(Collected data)

Content starts

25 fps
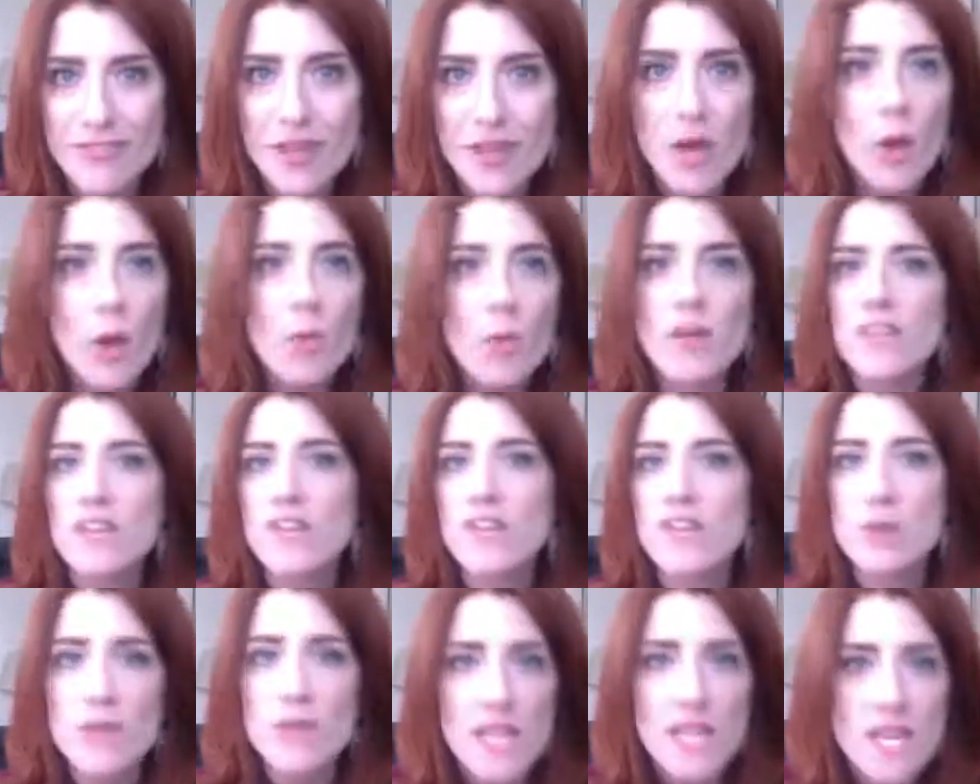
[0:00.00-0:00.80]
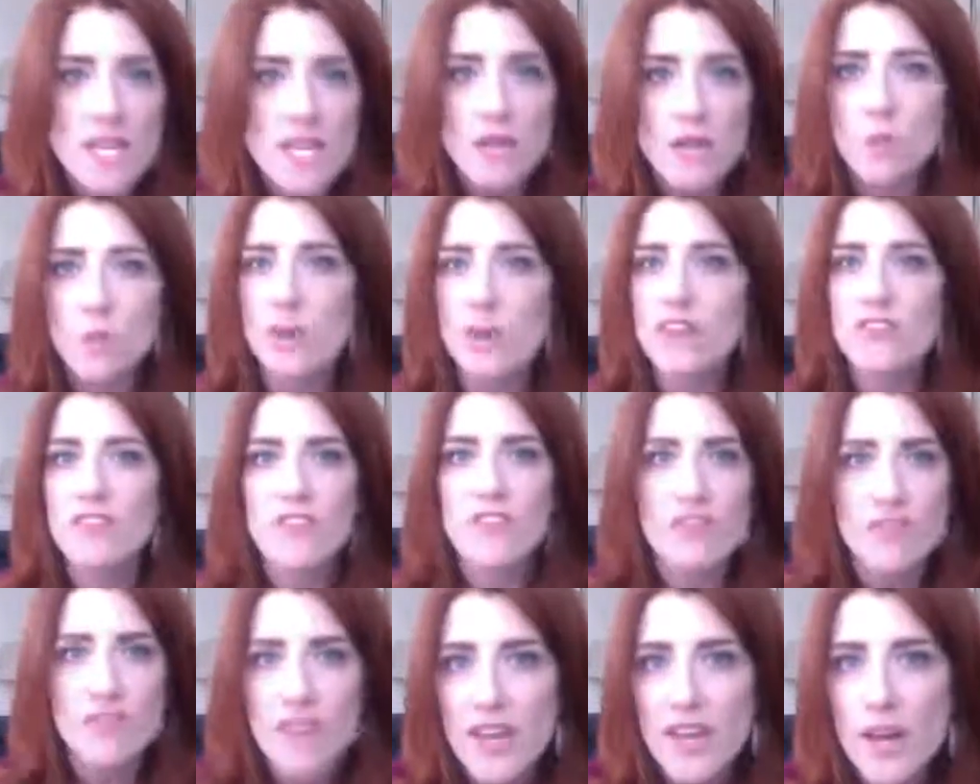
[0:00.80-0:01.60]
What if I don't hit it? What if I
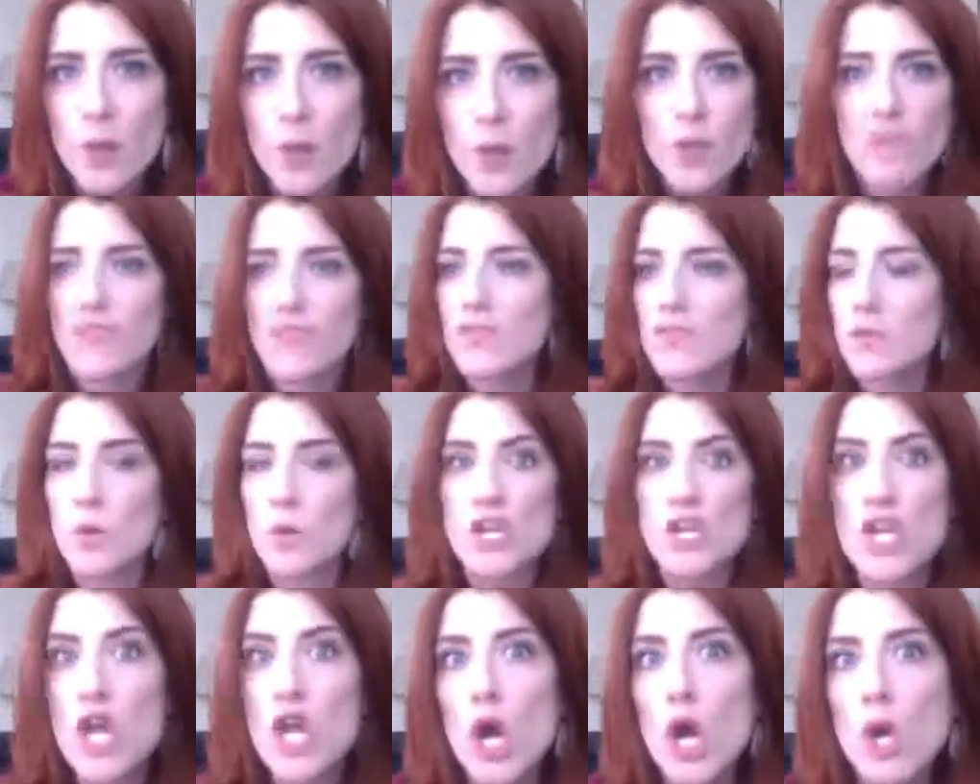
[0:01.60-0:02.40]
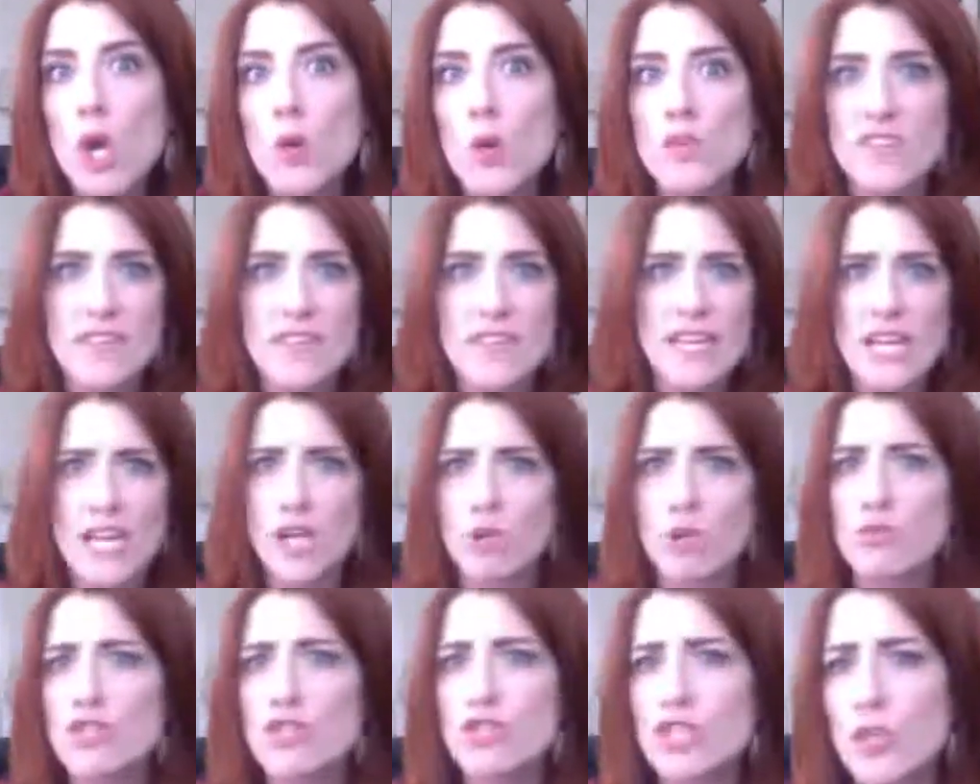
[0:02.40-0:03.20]
fail? What if everyone knows and then I
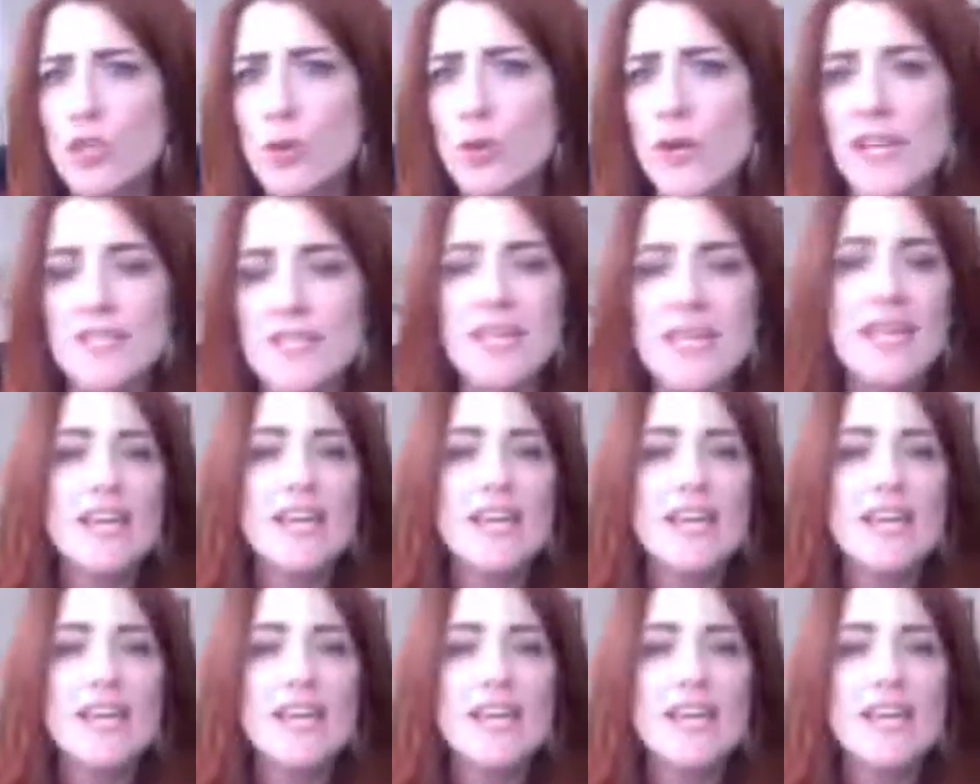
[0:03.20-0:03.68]
don't do it?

Content ends

# WHAT YOU HAVE TO DO
Only the pictures are to be omitted; the records above must otherwise be reproduced exactly.

# ANSWER FOR THE TASK
25 fps
[0:00.00-0:00.80]
[0:00.80-0:01.60]
What if I don't hit it? What if I
[0:01.60-0:02.40]
[0:02.40-0:03.20]
fail? What if everyone knows and then I
[0:03.20-0:03.68]
don't do it?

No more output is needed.